The answer is the complete listing below, written out again exactly.

▬▬▬▬▬▬▬▬▬▬

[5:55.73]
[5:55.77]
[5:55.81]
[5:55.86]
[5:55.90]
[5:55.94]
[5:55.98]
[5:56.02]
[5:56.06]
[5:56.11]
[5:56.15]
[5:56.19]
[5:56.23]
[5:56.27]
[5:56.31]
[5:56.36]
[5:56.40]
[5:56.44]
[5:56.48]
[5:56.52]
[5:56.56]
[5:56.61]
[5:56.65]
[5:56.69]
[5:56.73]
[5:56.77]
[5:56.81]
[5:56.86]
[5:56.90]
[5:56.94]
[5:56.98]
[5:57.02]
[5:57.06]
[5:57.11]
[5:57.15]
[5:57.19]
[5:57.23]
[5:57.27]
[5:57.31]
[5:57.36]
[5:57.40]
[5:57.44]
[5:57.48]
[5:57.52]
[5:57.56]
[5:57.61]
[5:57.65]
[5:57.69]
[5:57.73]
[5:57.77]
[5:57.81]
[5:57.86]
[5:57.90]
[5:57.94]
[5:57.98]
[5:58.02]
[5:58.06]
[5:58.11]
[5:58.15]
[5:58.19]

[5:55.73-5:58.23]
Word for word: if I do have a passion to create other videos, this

▬▬▬▬▬▬▬▬▬▬

* _Written reply_
[5:55.73]
[5:55.77]
[5:55.81]
[5:55.86]
[5:55.90]
[5:55.94]
[5:55.98]
[5:56.02]
[5:56.06]
[5:56.11]
[5:56.15]
[5:56.19]
[5:56.23]
[5:56.27]
[5:56.31]
[5:56.36]
[5:56.40]
[5:56.44]
[5:56.48]
[5:56.52]
[5:56.56]
[5:56.61]
[5:56.65]
[5:56.69]
[5:56.73]
[5:56.77]
[5:56.81]
[5:56.86]
[5:56.90]
[5:56.94]
[5:56.98]
[5:57.02]
[5:57.06]
[5:57.11]
[5:57.15]
[5:57.19]
[5:57.23]
[5:57.27]
[5:57.31]
[5:57.36]
[5:57.40]
[5:57.44]
[5:57.48]
[5:57.52]
[5:57.56]
[5:57.61]
[5:57.65]
[5:57.69]
[5:57.73]
[5:57.77]
[5:57.81]
[5:57.86]
[5:57.90]
[5:57.94]
[5:57.98]
[5:58.02]
[5:58.06]
[5:58.11]
[5:58.15]
[5:58.19]

[5:55.73-5:58.23]
Word for word: if I do have a passion to create other videos, this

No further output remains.